Ce jeudi, la capitale haïtienne, Port-au-Prince, a été le théâtre d’une montée significative de la tension, marquée par le blocage de plusieurs quartiers, l’érection de barricades, et l’embrasement de pneus, notamment à Nazon, Lalue, Canapé-Vert, Delmas, ainsi qu’à divers endroits au nord de la ville. Ces perturbations sont étroitement liées aux activités des gangs armés, ainsi qu’à une mobilisation antigouvernementale qui s’intensifie depuis plusieurs jours.

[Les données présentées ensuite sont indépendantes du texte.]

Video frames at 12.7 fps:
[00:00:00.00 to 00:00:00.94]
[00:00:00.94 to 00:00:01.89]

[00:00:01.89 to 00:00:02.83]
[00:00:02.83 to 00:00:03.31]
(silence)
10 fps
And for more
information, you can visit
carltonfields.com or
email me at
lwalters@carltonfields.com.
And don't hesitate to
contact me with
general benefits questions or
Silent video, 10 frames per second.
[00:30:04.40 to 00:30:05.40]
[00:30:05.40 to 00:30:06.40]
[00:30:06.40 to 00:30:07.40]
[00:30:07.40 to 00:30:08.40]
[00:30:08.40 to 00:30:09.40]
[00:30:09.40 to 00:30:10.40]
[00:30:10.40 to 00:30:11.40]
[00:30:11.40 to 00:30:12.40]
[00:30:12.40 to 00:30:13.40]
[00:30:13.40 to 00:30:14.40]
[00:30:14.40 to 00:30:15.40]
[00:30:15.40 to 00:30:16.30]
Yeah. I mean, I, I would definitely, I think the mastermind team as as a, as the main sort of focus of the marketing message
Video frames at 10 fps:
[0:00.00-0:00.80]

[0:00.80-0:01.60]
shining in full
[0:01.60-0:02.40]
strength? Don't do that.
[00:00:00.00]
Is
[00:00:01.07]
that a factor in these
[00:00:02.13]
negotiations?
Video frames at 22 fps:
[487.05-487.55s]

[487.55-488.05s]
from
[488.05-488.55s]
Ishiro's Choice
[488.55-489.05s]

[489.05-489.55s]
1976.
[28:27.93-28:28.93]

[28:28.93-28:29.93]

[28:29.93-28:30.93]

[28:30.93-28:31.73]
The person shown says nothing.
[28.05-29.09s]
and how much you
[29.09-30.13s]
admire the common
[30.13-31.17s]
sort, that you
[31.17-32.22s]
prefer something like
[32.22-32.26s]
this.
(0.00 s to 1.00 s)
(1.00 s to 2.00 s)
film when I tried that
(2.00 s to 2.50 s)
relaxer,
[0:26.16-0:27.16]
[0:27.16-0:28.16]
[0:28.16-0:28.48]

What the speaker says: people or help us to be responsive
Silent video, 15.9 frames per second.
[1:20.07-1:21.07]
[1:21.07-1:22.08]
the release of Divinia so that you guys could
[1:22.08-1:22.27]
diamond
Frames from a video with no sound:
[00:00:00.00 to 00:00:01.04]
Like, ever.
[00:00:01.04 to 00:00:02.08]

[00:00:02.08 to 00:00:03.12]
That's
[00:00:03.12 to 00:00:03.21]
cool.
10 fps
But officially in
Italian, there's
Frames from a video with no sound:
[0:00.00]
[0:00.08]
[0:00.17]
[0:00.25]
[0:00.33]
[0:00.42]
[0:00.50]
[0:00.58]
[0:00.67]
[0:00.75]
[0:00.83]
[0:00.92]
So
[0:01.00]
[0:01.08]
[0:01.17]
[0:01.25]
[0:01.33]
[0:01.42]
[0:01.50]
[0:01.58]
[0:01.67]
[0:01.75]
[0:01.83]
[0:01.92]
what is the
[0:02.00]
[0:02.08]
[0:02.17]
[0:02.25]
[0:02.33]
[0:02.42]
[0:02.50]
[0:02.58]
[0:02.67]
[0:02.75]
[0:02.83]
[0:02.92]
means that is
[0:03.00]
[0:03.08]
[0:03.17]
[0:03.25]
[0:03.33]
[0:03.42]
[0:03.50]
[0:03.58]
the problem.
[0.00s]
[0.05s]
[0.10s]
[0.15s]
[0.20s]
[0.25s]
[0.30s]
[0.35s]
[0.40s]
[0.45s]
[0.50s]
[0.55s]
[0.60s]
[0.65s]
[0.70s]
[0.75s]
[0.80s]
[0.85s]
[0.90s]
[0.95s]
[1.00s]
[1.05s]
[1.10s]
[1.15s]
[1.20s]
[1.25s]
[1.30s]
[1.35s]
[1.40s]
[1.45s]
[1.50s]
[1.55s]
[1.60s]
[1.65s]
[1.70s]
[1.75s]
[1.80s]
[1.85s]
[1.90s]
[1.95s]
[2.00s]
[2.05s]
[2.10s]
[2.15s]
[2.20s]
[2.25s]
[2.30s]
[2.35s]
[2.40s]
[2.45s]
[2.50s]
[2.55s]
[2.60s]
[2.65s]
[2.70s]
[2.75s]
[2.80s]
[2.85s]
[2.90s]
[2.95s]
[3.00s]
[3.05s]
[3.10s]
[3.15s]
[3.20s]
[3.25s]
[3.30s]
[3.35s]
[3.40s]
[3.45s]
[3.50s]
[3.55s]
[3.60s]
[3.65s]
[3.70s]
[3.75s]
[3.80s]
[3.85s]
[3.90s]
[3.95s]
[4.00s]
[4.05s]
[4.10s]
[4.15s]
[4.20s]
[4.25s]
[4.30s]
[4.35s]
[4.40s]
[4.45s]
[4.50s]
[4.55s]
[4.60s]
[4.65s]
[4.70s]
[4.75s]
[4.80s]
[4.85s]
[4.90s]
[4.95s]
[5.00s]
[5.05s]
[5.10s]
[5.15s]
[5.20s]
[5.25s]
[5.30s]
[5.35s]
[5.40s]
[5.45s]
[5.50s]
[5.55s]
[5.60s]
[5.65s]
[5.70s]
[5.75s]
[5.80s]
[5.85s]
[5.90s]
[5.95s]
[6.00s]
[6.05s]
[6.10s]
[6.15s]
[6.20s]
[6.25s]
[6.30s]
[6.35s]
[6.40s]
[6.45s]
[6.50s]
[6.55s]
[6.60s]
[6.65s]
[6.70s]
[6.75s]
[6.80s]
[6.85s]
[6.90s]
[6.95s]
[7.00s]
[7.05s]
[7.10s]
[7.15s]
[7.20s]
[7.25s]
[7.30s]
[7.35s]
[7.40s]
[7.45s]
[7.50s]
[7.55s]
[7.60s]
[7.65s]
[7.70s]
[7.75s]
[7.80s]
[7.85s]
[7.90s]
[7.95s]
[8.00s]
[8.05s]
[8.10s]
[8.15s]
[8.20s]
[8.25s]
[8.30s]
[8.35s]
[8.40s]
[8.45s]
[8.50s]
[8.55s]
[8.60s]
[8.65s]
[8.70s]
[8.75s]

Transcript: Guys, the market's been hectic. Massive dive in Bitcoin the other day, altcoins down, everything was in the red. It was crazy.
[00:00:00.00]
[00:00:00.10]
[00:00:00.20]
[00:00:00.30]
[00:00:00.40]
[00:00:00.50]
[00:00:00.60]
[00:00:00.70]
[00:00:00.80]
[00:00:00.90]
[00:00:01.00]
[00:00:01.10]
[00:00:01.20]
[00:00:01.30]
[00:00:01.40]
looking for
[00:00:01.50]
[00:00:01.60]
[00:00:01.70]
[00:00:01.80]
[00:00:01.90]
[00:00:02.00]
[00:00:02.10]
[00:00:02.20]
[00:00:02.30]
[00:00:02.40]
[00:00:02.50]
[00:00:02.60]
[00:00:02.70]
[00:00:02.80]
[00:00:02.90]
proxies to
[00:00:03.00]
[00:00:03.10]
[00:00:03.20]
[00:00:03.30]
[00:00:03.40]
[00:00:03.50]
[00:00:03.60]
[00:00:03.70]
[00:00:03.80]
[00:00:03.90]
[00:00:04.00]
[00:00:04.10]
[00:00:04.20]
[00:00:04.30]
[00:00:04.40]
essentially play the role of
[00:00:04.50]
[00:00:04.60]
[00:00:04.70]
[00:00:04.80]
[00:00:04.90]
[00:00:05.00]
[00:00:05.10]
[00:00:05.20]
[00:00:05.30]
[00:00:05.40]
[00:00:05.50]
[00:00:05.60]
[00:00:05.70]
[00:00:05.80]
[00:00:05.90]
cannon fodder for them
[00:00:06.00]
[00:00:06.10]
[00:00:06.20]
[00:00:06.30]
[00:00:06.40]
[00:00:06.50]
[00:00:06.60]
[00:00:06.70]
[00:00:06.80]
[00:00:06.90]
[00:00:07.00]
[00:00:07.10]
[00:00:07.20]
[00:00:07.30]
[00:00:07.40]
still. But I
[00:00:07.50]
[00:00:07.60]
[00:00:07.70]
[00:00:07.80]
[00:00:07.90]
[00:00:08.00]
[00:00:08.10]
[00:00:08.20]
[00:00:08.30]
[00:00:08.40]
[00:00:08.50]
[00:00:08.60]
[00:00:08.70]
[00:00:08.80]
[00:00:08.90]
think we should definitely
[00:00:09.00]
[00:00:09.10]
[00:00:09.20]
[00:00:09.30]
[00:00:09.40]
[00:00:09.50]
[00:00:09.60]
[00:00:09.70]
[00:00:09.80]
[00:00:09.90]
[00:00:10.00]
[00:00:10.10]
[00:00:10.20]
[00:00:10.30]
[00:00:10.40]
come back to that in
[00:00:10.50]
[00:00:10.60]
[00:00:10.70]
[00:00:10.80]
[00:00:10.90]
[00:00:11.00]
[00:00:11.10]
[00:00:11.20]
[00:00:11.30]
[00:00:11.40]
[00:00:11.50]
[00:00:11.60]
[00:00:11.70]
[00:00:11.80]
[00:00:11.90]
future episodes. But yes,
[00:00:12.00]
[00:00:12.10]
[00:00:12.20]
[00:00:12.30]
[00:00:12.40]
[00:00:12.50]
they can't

Les scènes de blocages et d’affrontements urbains soulignent les défis persistants auxquels est confrontée la population haïtienne, pris entre les violences perpétrées par les gangs et les manifestations contre le gouvernement en place. Les quartiers touchés deviennent des zones de tension où la vie quotidienne est perturbée, mettant en péril la sécurité des résidents.
Par ailleurs, le gang de Bel-Air a intensifié ses attaques contre le quartier de Solino, générant un climat d’insécurité croissante. L’incendie de plusieurs maisons et la fuite continue des familles de la zone témoignent de l’ampleur des défis auxquels les autorités locales sont confrontées pour maintenir la stabilité.